Nah sekarang apakah kita sudah siap untuk mengatur atau memiliki strategi
planning untuk merevitalisasi kampung-kampung Islam seperti kauman itu
dengan pembinaan, memperdalam ilmu agama dan aktivitas keagamaan lainya
dari pagi, siang, hingga malam hari semua bernuansa Islam. Jadi kita sebenarnya
memiliki basis untuk pembinaan umat dan pemberdayaan umat.
Apakah Muhammadiyah memiliki potensi yang memadai untuk ikut bermain
dalam ranah budaya global dan budaya lokal?

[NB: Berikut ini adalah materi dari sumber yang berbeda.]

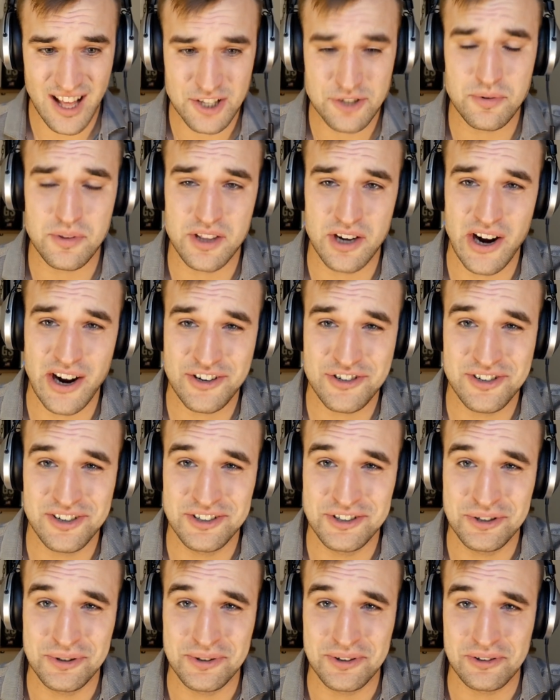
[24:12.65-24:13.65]
That's what they're
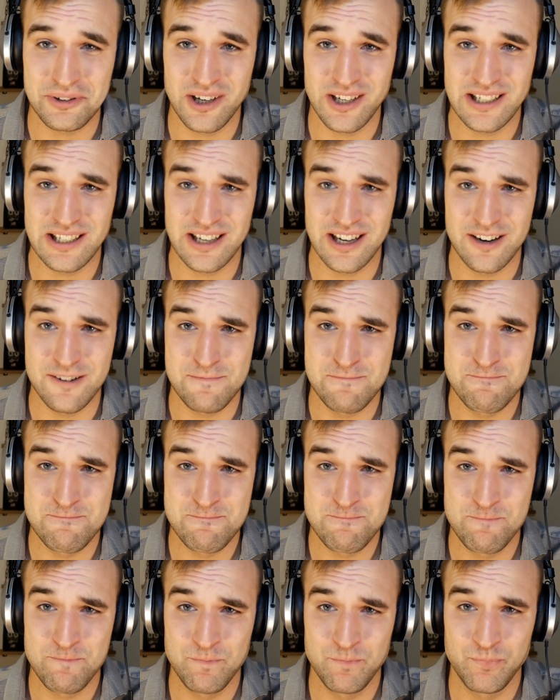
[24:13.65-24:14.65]
actually doing right now.
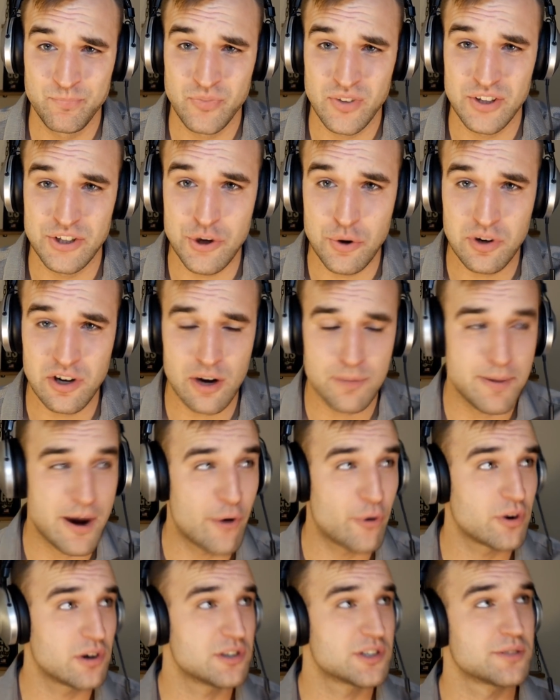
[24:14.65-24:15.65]
Nuclear
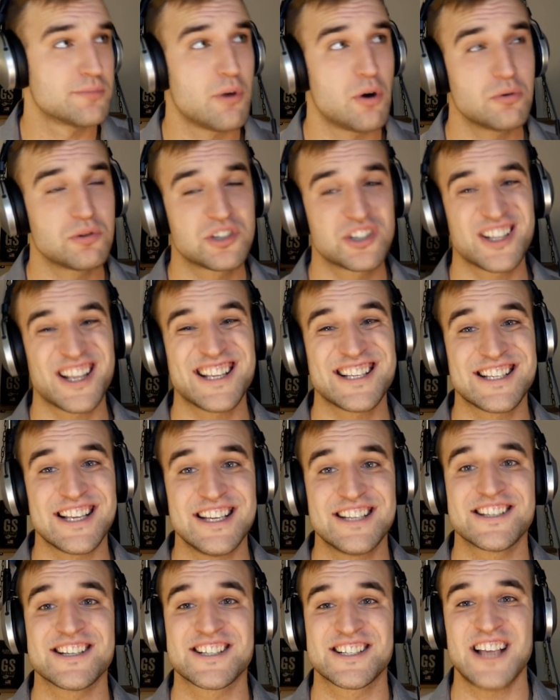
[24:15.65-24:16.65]
power is the most...
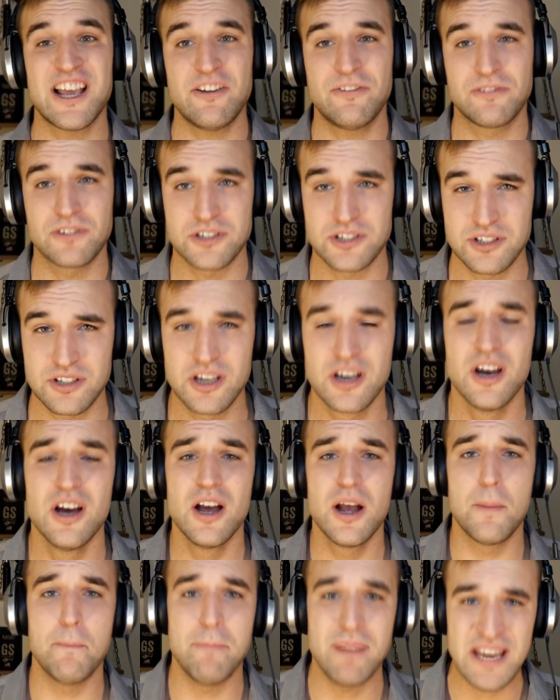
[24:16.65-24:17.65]
It's the safest
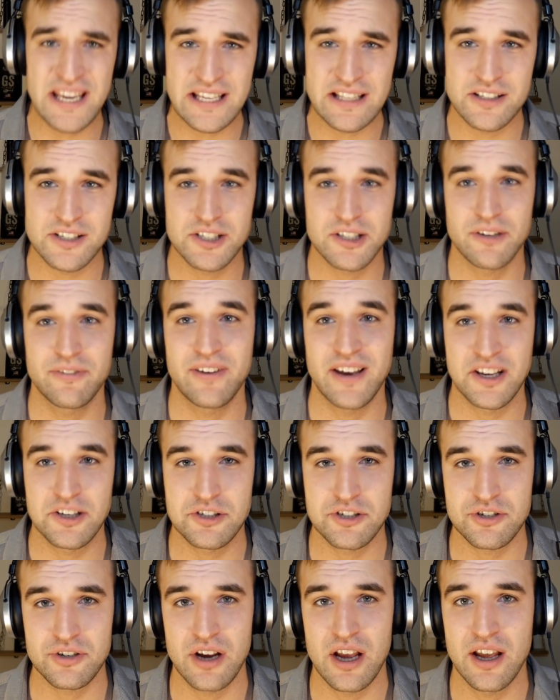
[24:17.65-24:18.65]
means of
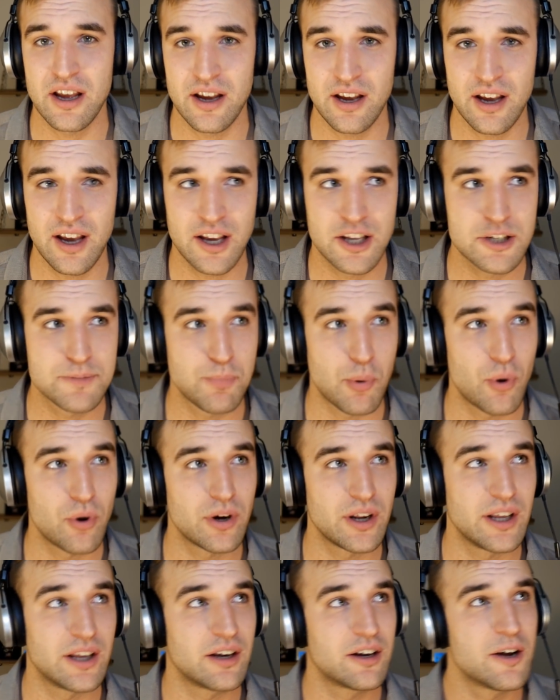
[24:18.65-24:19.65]

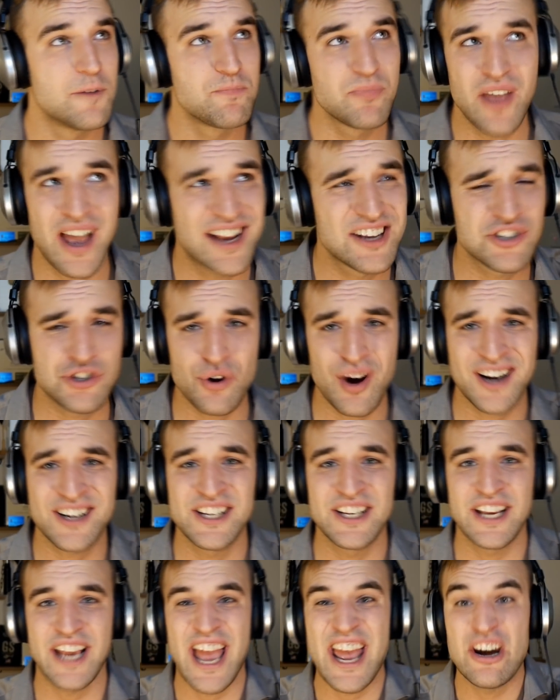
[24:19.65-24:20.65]
extracting
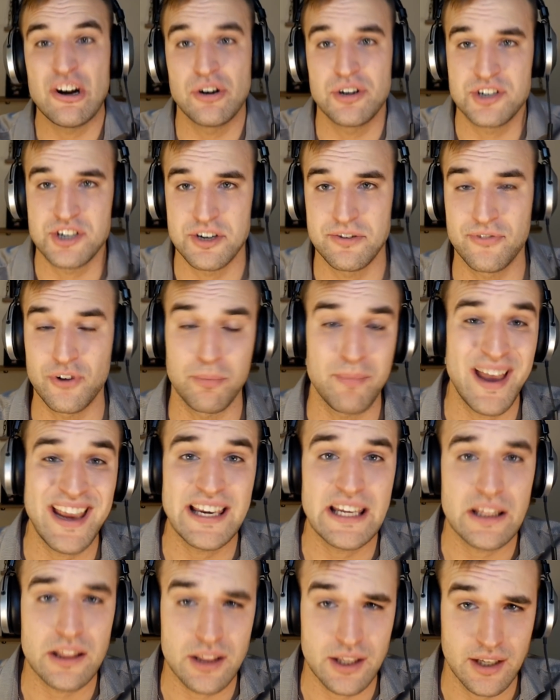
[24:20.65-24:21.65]
energy from
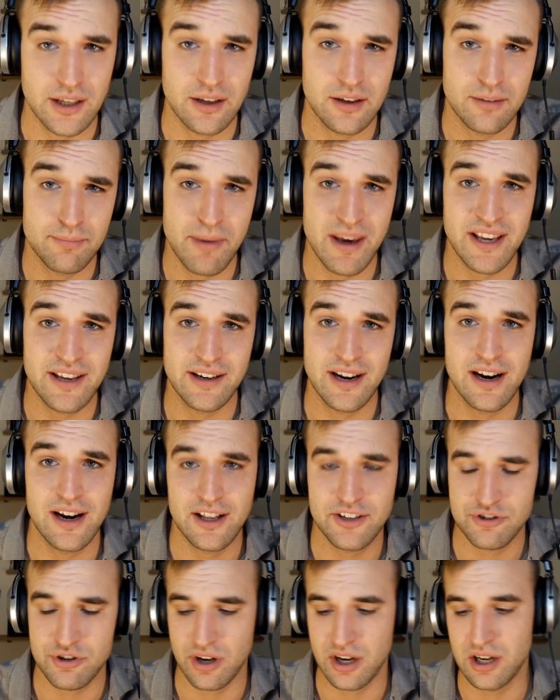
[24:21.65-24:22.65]
anything, making
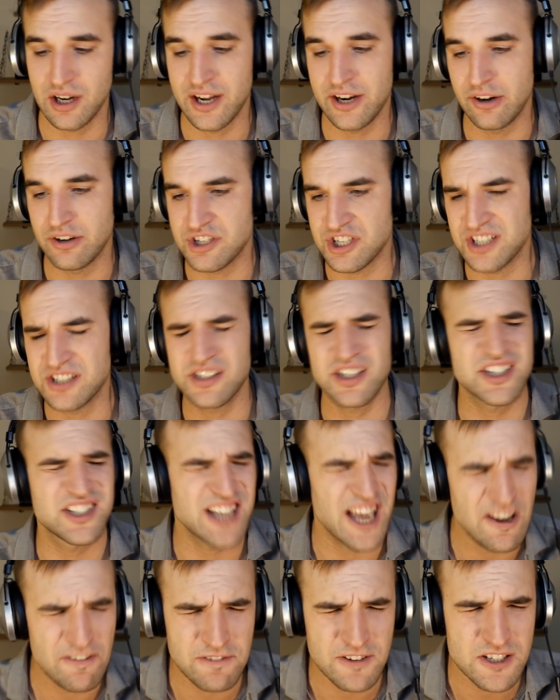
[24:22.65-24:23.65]
electrical energy. It's the
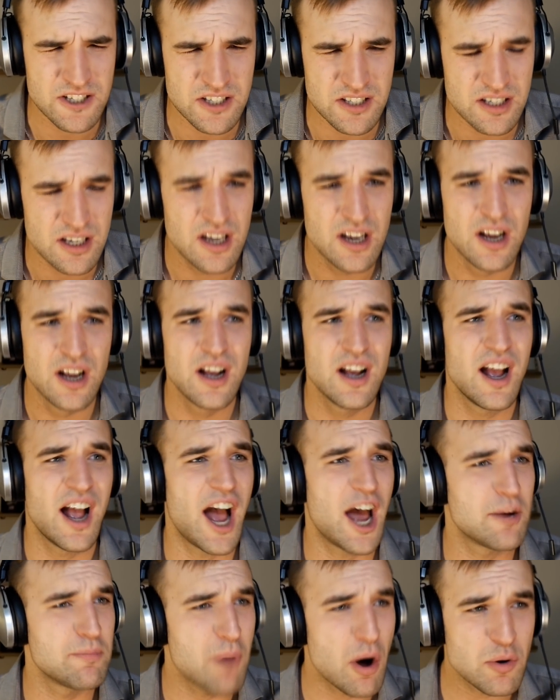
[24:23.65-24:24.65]
safest
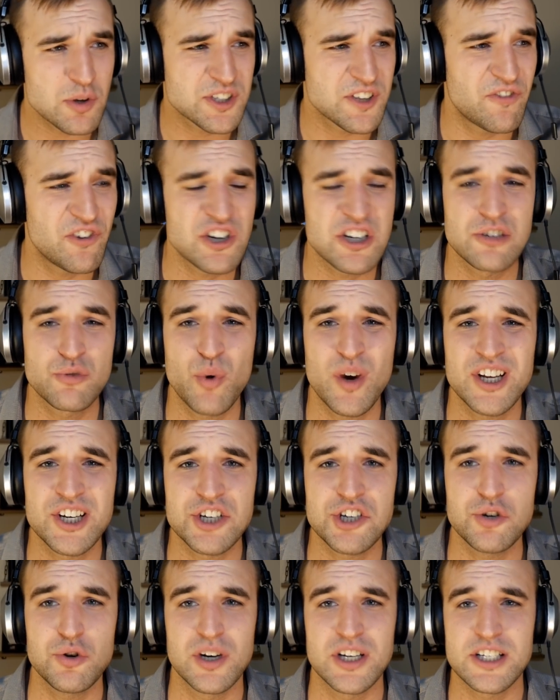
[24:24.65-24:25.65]
and most efficient way
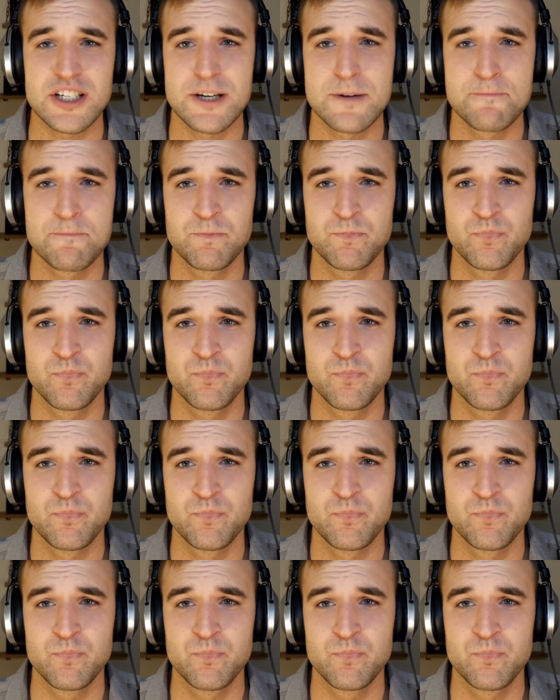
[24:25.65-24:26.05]
to do it.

Saya kira Muhammadiyah cukup potensial dan cukup banyak memiliki peluang
untuk bisa bermain di dalamnya. Banyak sarana dan prasarana yang dimuliki
Muhammadiyah untuk ikut bermain di dalamnya. Pusat-pusat kegiatan agama
seperti masjid, mushola dan madrasah , sekolahan dari SD hingga Perguruan
Tinggi bisa dipakai sebagai sentral aktivitas kegiatan keagamaan dan
penegmbangan kebudayaan, Masjid tidak hanya sekadar untuk shalat lima waktu
tetapi bisa dipakai sebagai ajang untuk berlatih, pembinaan, dan pengemangan
berbagai disiplin ilmu termasuk budaya. Begitu juga madrasah, sekolahan,
Perguruan Tingginya cukup potensial untuk bermain, apalagi Muhammadiyah ini
sangat besar amal usahanya ada dimana-mana. Tinggal sekarang bagaimana
Muhammadiyah ini bisa mengoptimalkan potensi Sumber Daya Manusia,
kelompok-kelompok intelektual yang ada untuk berkiprah langsung dalam
operasional dalam rangka mengembangkan budaya Islam, minimal dalam
lingkungan masyarakat kita dan mewarnai budaya Islam di dunia global.